(Stored data)
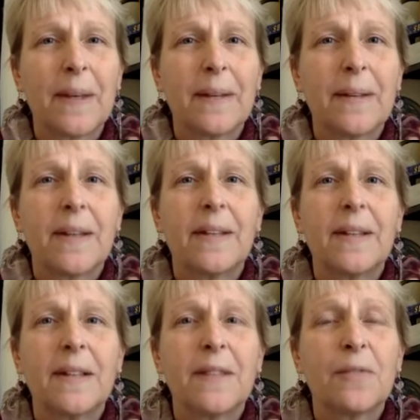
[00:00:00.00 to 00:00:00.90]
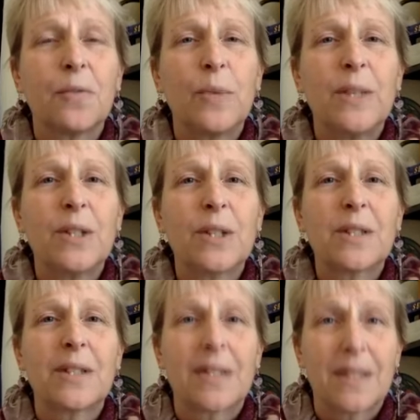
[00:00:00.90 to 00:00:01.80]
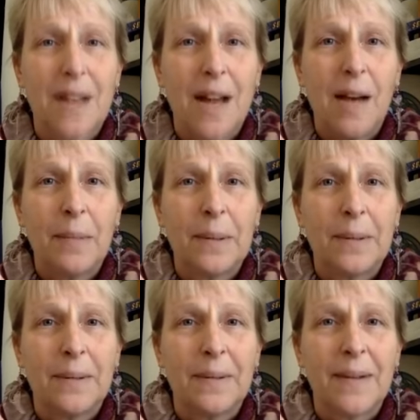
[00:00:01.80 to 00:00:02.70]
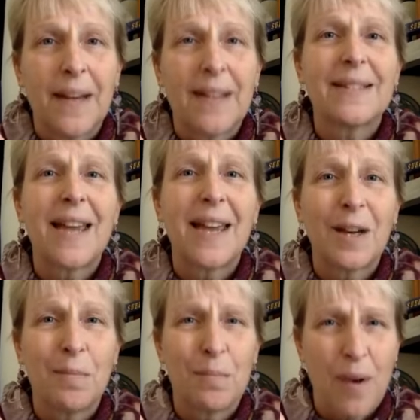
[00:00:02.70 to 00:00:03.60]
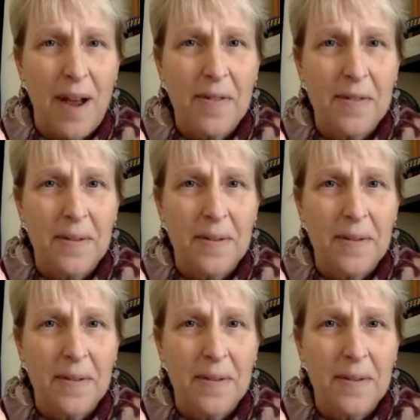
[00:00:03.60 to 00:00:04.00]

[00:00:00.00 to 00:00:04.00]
that if we just stop and take a breath,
(End Stored data)
# What you have to do
Word for word, reproduce all of the entries above and omit the pictures.

# Answer section
[00:00:00.00 to 00:00:00.90]
[00:00:00.90 to 00:00:01.80]
[00:00:01.80 to 00:00:02.70]
[00:00:02.70 to 00:00:03.60]
[00:00:03.60 to 00:00:04.00]

[00:00:00.00 to 00:00:04.00]
that if we just stop and take a breath,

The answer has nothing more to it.